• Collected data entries
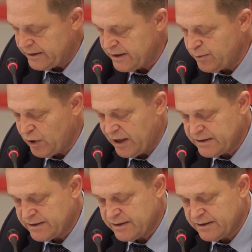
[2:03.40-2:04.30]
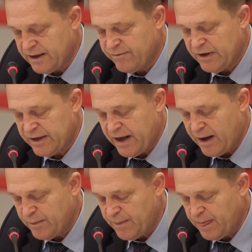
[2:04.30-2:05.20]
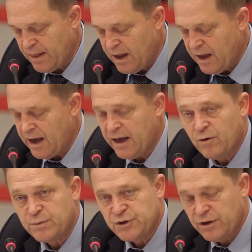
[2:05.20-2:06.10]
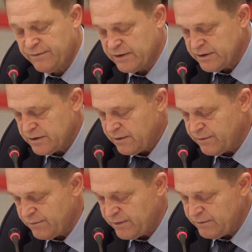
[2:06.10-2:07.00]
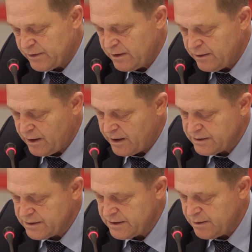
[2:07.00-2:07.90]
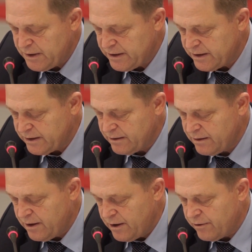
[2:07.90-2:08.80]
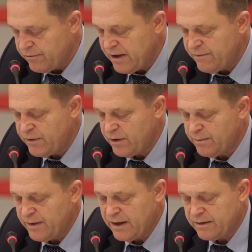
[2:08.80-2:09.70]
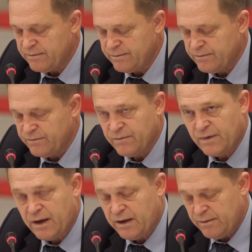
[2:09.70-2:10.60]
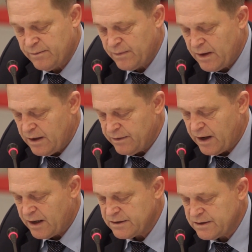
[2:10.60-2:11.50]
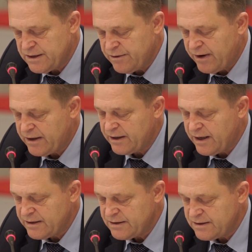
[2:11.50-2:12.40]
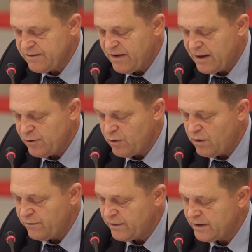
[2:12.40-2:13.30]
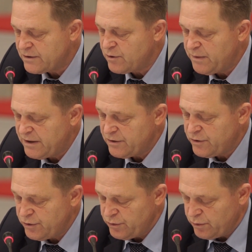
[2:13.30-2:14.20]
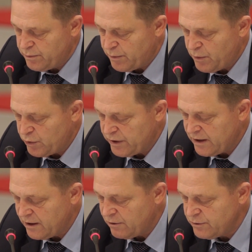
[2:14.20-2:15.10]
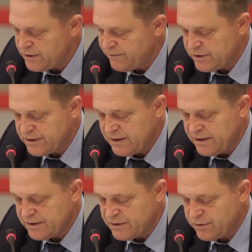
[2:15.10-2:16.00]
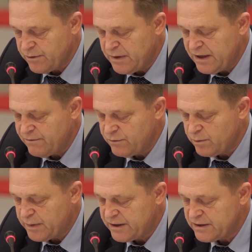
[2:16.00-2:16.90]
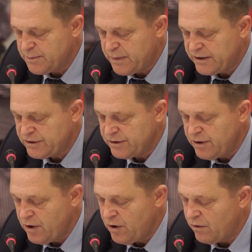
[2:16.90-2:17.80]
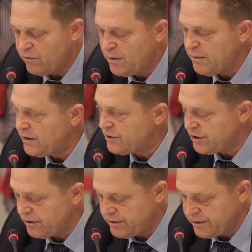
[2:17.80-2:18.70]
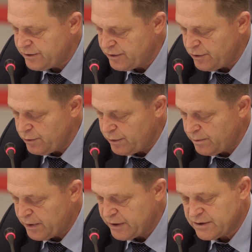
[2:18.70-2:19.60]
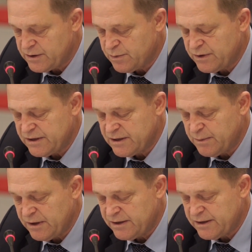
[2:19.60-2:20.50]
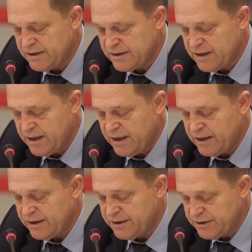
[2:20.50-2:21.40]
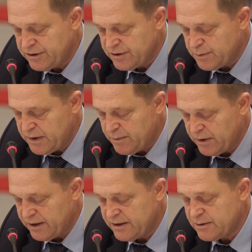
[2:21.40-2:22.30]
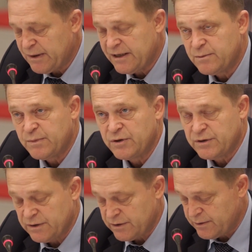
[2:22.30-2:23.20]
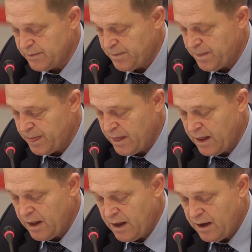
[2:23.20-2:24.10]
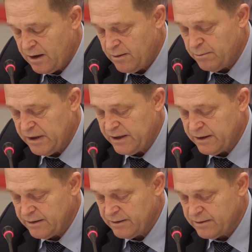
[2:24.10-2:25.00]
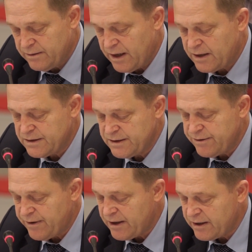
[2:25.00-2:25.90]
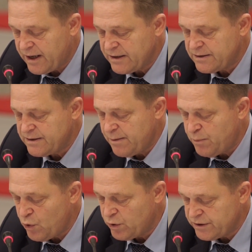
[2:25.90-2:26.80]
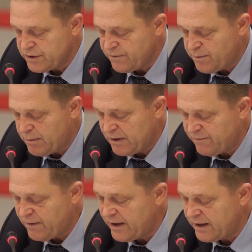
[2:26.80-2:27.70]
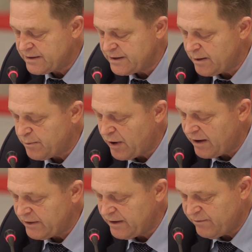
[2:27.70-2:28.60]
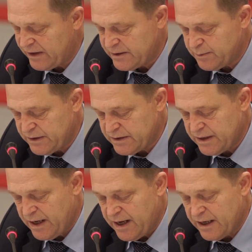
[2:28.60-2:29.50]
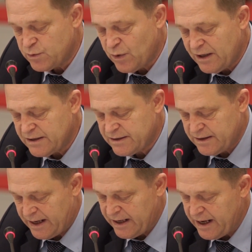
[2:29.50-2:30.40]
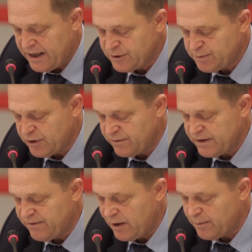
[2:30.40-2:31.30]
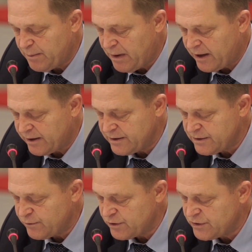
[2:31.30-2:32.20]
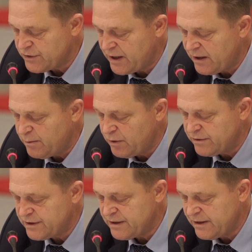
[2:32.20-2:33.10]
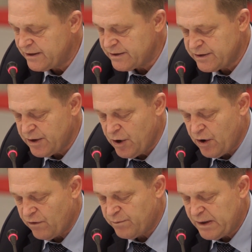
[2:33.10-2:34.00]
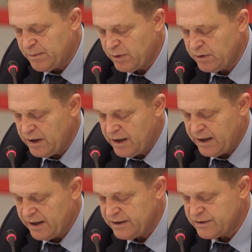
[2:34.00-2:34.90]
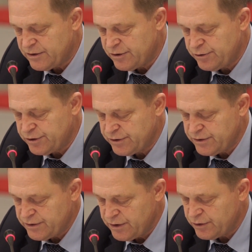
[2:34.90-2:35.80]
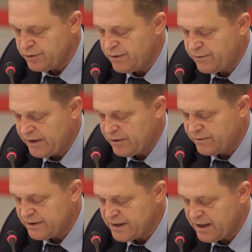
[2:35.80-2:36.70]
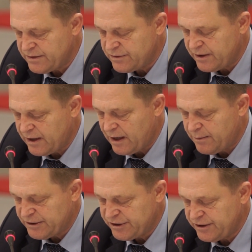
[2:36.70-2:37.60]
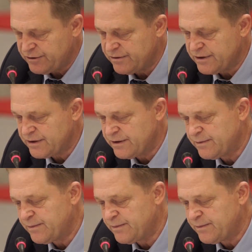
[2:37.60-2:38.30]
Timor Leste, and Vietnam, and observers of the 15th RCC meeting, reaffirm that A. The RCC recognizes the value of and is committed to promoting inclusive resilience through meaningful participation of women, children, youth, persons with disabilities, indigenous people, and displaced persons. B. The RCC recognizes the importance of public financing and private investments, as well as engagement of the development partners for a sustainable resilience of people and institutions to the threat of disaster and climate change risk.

• What you have to do
Please copy out each line above exactly as written, but not the pictures.

• Response area
[2:03.40-2:04.30]
[2:04.30-2:05.20]
[2:05.20-2:06.10]
[2:06.10-2:07.00]
[2:07.00-2:07.90]
[2:07.90-2:08.80]
[2:08.80-2:09.70]
[2:09.70-2:10.60]
[2:10.60-2:11.50]
[2:11.50-2:12.40]
[2:12.40-2:13.30]
[2:13.30-2:14.20]
[2:14.20-2:15.10]
[2:15.10-2:16.00]
[2:16.00-2:16.90]
[2:16.90-2:17.80]
[2:17.80-2:18.70]
[2:18.70-2:19.60]
[2:19.60-2:20.50]
[2:20.50-2:21.40]
[2:21.40-2:22.30]
[2:22.30-2:23.20]
[2:23.20-2:24.10]
[2:24.10-2:25.00]
[2:25.00-2:25.90]
[2:25.90-2:26.80]
[2:26.80-2:27.70]
[2:27.70-2:28.60]
[2:28.60-2:29.50]
[2:29.50-2:30.40]
[2:30.40-2:31.30]
[2:31.30-2:32.20]
[2:32.20-2:33.10]
[2:33.10-2:34.00]
[2:34.00-2:34.90]
[2:34.90-2:35.80]
[2:35.80-2:36.70]
[2:36.70-2:37.60]
[2:37.60-2:38.30]
Timor Leste, and Vietnam, and observers of the 15th RCC meeting, reaffirm that A. The RCC recognizes the value of and is committed to promoting inclusive resilience through meaningful participation of women, children, youth, persons with disabilities, indigenous people, and displaced persons. B. The RCC recognizes the importance of public financing and private investments, as well as engagement of the development partners for a sustainable resilience of people and institutions to the threat of disaster and climate change risk.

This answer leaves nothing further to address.